Task brief
Transcribe the entries exactly as given and skip whatever images they hold.

Supplied information
++++++++++++++++++++

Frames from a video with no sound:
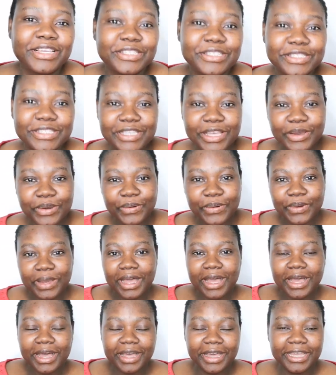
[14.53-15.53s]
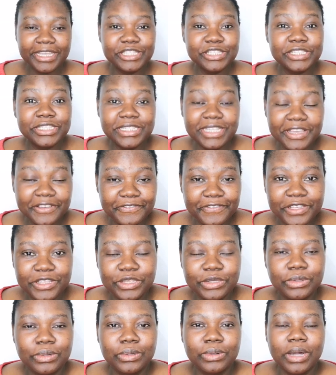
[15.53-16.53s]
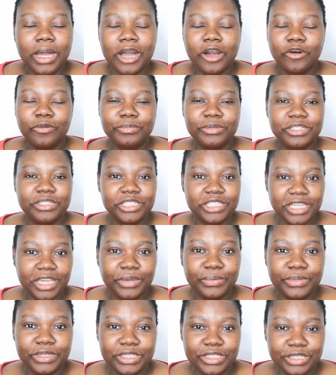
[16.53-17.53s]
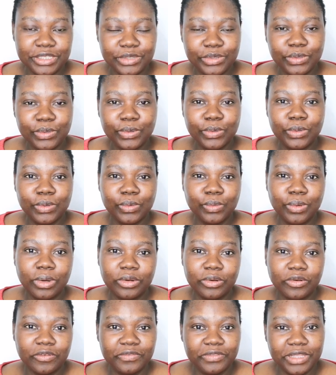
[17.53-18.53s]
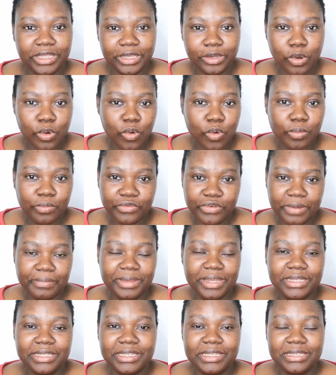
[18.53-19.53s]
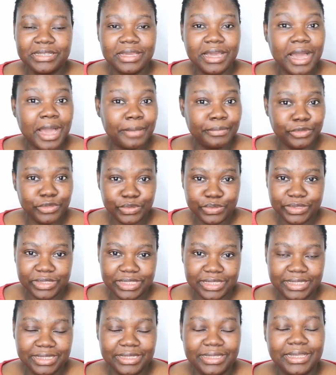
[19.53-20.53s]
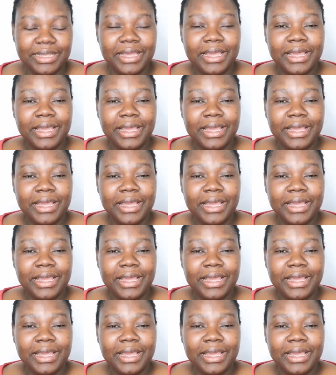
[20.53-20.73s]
So in today's video, I'll be sharing with you one of the home remedy I'm using.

++++++++++++++++++++

Finished task
Frames from a video with no sound:
[14.53-15.53s]
[15.53-16.53s]
[16.53-17.53s]
[17.53-18.53s]
[18.53-19.53s]
[19.53-20.53s]
[20.53-20.73s]
So in today's video, I'll be sharing with you one of the home remedy I'm using.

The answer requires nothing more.